■ Work required
Exclude images and print all the records verbatim.
══ Given data ══
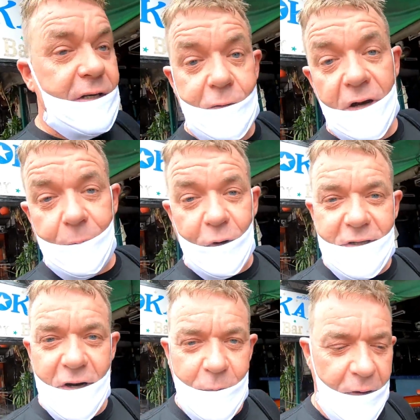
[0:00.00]
Is there any
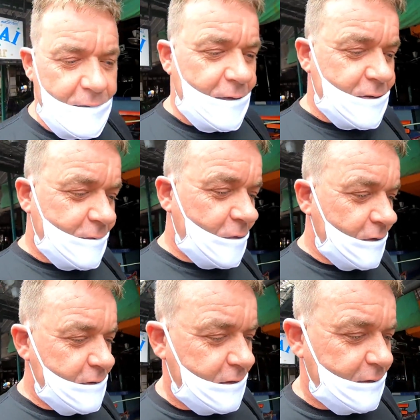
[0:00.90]
point in opening on the 1st of
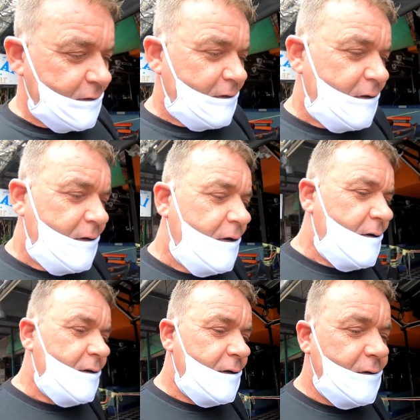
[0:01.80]

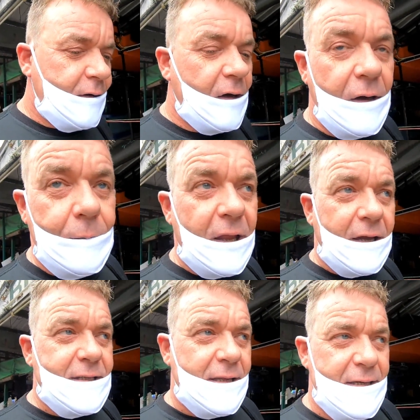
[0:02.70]
August? Um,
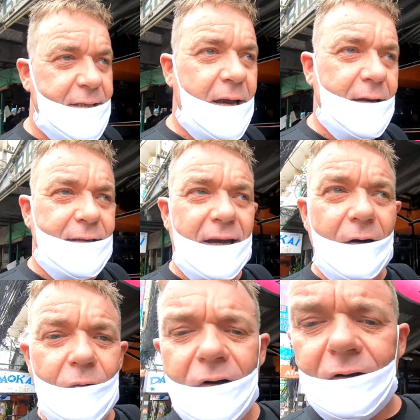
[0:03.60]
like I say, this side of
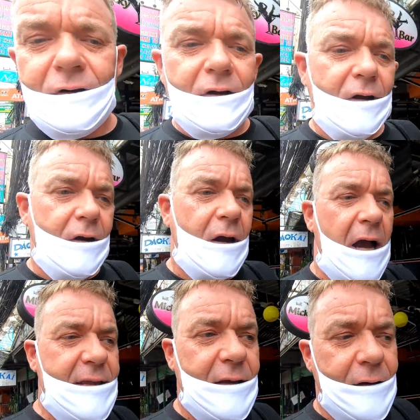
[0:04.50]
town,
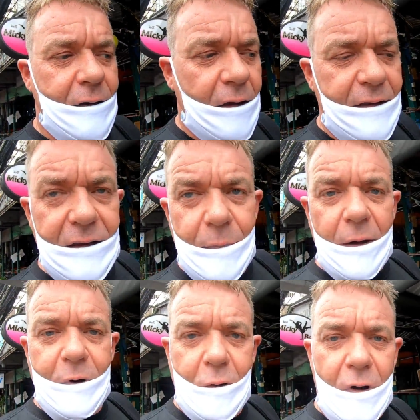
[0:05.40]
I think I think they
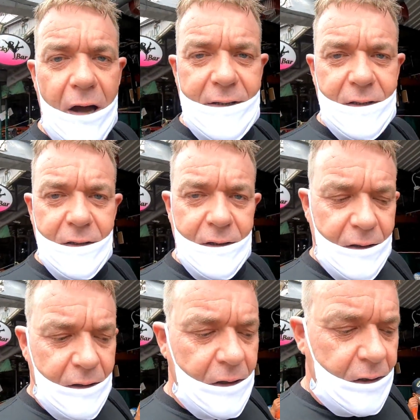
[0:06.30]
might be all right.
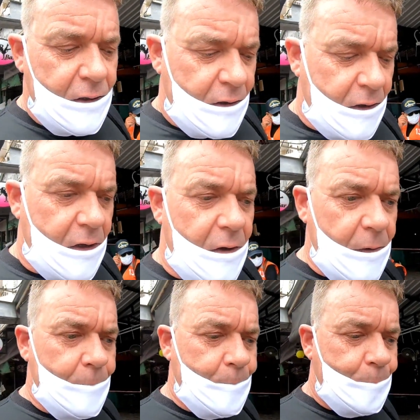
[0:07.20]

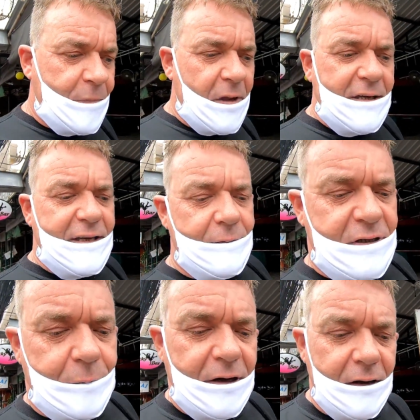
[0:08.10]
Um, it
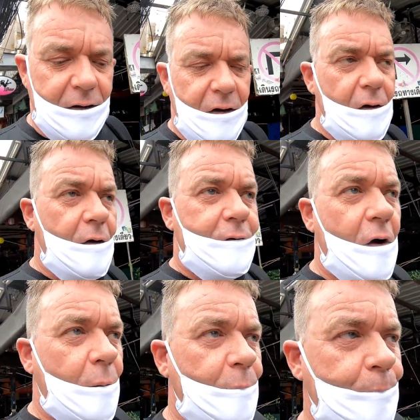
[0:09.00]
seems to be
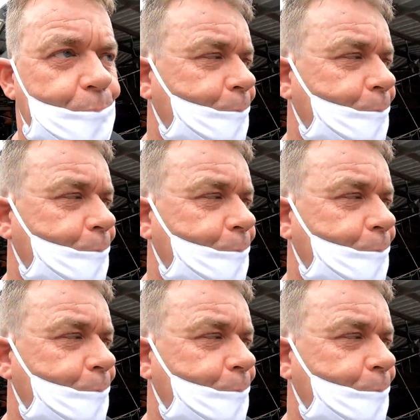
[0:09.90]
from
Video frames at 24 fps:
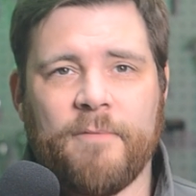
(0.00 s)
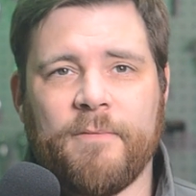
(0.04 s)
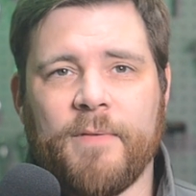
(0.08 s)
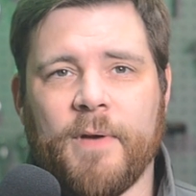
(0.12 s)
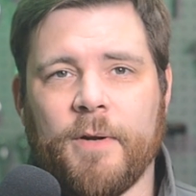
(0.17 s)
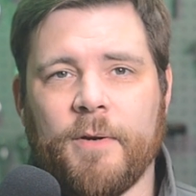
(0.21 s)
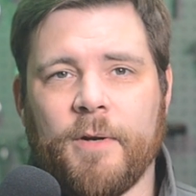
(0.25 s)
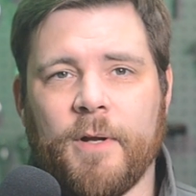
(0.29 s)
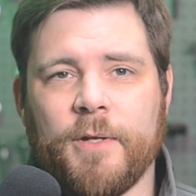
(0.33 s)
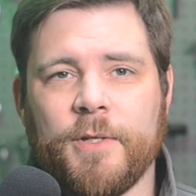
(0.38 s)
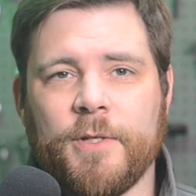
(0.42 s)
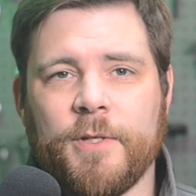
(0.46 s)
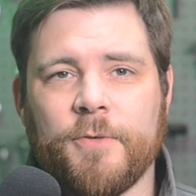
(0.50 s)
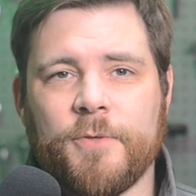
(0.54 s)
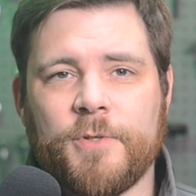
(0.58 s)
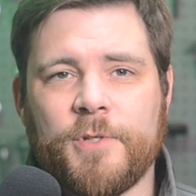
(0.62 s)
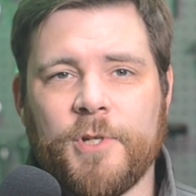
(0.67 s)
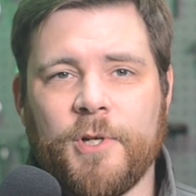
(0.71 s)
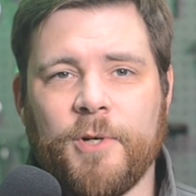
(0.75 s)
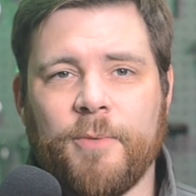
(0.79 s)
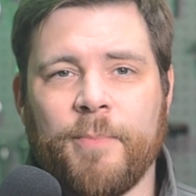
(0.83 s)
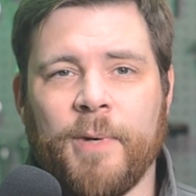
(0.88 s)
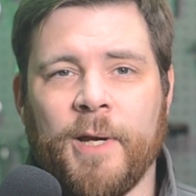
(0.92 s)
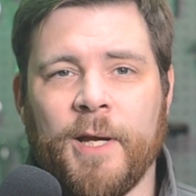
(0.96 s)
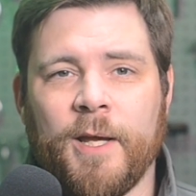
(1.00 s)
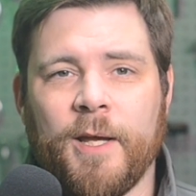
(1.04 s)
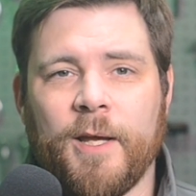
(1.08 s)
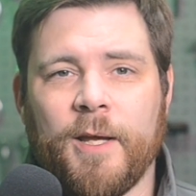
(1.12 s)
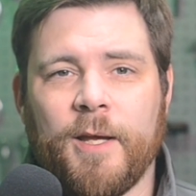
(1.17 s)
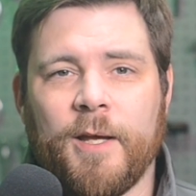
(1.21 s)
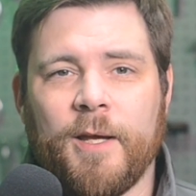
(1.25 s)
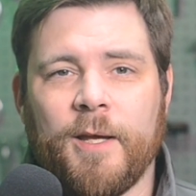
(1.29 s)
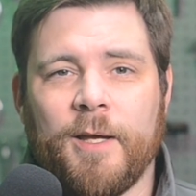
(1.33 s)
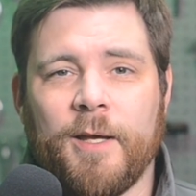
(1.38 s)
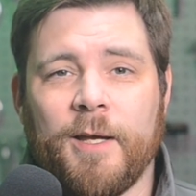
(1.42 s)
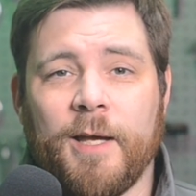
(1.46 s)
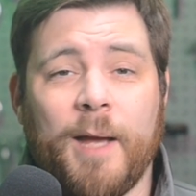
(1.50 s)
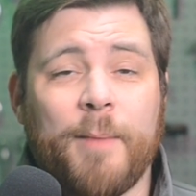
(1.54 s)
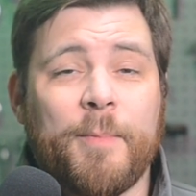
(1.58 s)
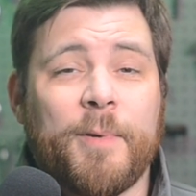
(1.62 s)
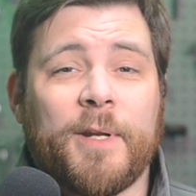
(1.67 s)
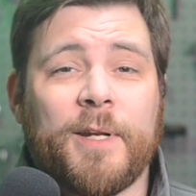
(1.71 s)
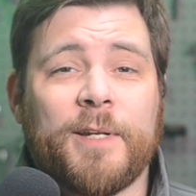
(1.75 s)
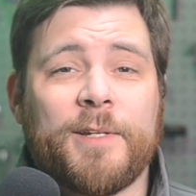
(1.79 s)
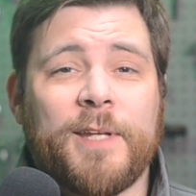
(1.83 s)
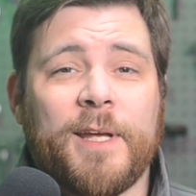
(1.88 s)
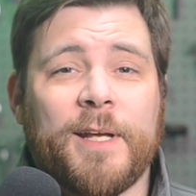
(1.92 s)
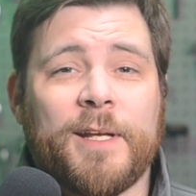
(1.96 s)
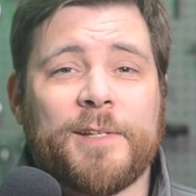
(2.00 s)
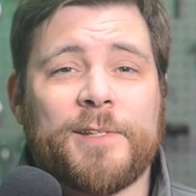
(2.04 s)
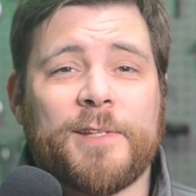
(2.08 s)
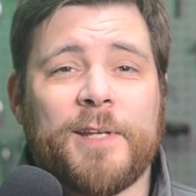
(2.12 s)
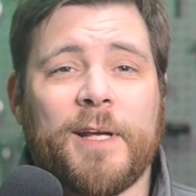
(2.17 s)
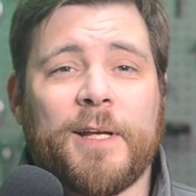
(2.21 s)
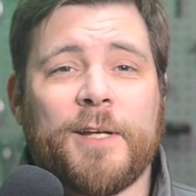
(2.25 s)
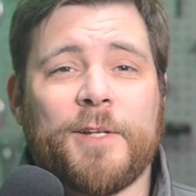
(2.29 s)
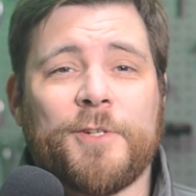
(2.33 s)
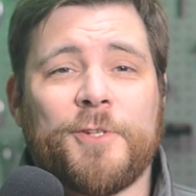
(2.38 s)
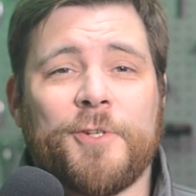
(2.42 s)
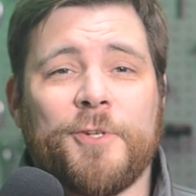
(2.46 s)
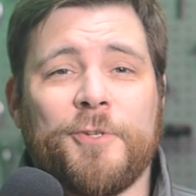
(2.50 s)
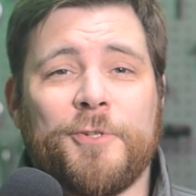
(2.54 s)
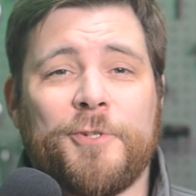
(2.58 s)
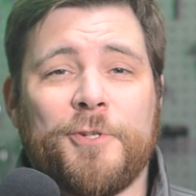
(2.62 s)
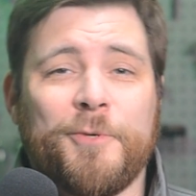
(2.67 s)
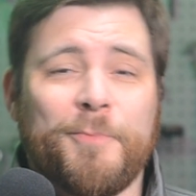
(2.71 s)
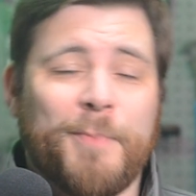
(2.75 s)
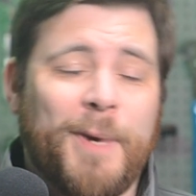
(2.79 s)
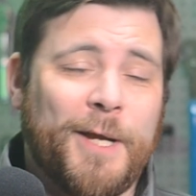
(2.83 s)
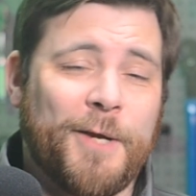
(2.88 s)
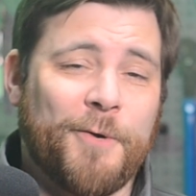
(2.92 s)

found on YouTube, I'm going to take a second to toot my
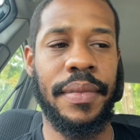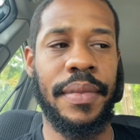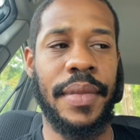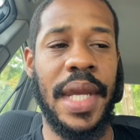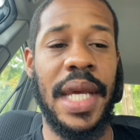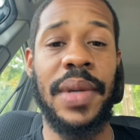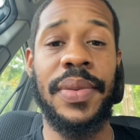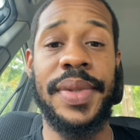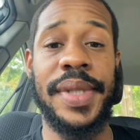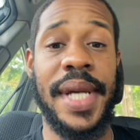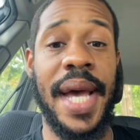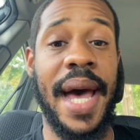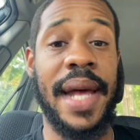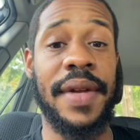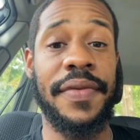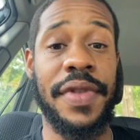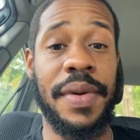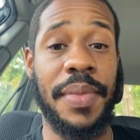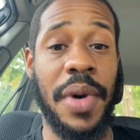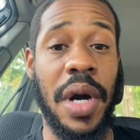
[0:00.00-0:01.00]
He was god
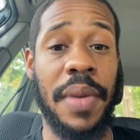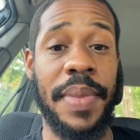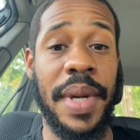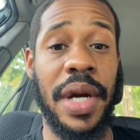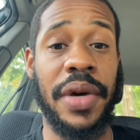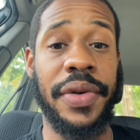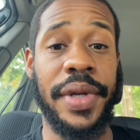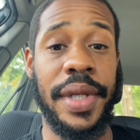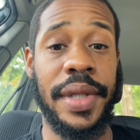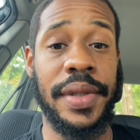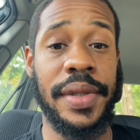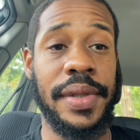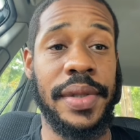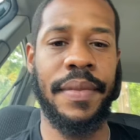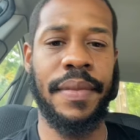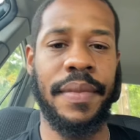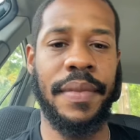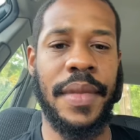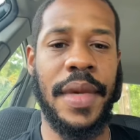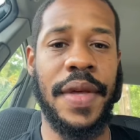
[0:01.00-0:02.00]
of the barbarians,
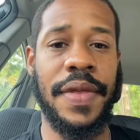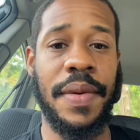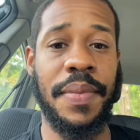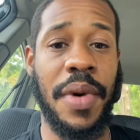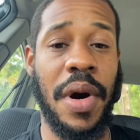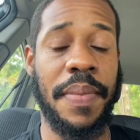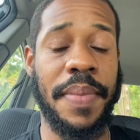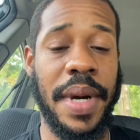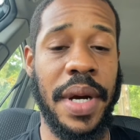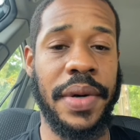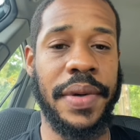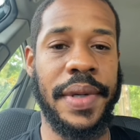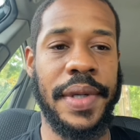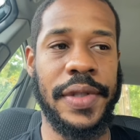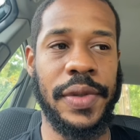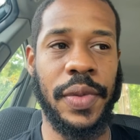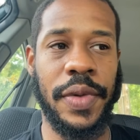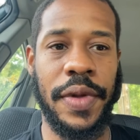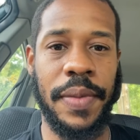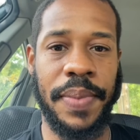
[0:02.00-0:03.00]
and the
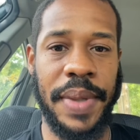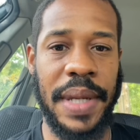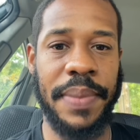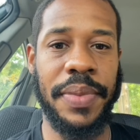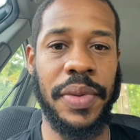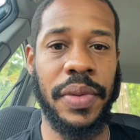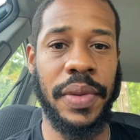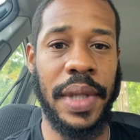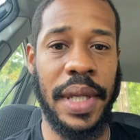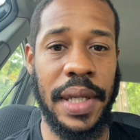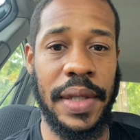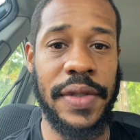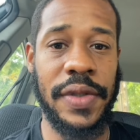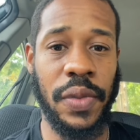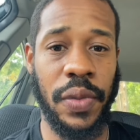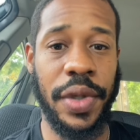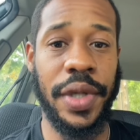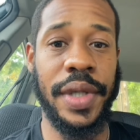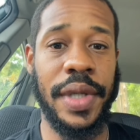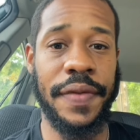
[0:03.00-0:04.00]
barbarians were the people
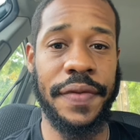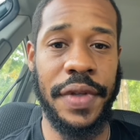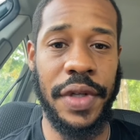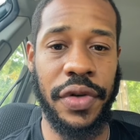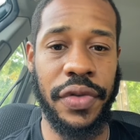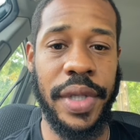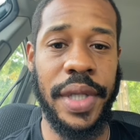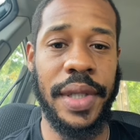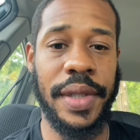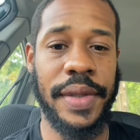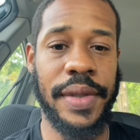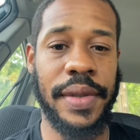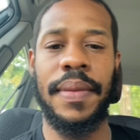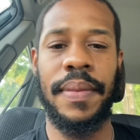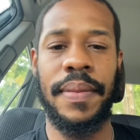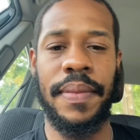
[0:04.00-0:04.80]
eastward of the Greeks.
═══
■ Exercise response
[0:00.00]
Is there any
[0:00.90]
point in opening on the 1st of
[0:01.80]

[0:02.70]
August? Um,
[0:03.60]
like I say, this side of
[0:04.50]
town,
[0:05.40]
I think I think they
[0:06.30]
might be all right.
[0:07.20]

[0:08.10]
Um, it
[0:09.00]
seems to be
[0:09.90]
from
Video frames at 24 fps:
(0.00 s)
(0.04 s)
(0.08 s)
(0.12 s)
(0.17 s)
(0.21 s)
(0.25 s)
(0.29 s)
(0.33 s)
(0.38 s)
(0.42 s)
(0.46 s)
(0.50 s)
(0.54 s)
(0.58 s)
(0.62 s)
(0.67 s)
(0.71 s)
(0.75 s)
(0.79 s)
(0.83 s)
(0.88 s)
(0.92 s)
(0.96 s)
(1.00 s)
(1.04 s)
(1.08 s)
(1.12 s)
(1.17 s)
(1.21 s)
(1.25 s)
(1.29 s)
(1.33 s)
(1.38 s)
(1.42 s)
(1.46 s)
(1.50 s)
(1.54 s)
(1.58 s)
(1.62 s)
(1.67 s)
(1.71 s)
(1.75 s)
(1.79 s)
(1.83 s)
(1.88 s)
(1.92 s)
(1.96 s)
(2.00 s)
(2.04 s)
(2.08 s)
(2.12 s)
(2.17 s)
(2.21 s)
(2.25 s)
(2.29 s)
(2.33 s)
(2.38 s)
(2.42 s)
(2.46 s)
(2.50 s)
(2.54 s)
(2.58 s)
(2.62 s)
(2.67 s)
(2.71 s)
(2.75 s)
(2.79 s)
(2.83 s)
(2.88 s)
(2.92 s)

found on YouTube, I'm going to take a second to toot my
[0:00.00-0:01.00]
He was god
[0:01.00-0:02.00]
of the barbarians,
[0:02.00-0:03.00]
and the
[0:03.00-0:04.00]
barbarians were the people
[0:04.00-0:04.80]
eastward of the Greeks.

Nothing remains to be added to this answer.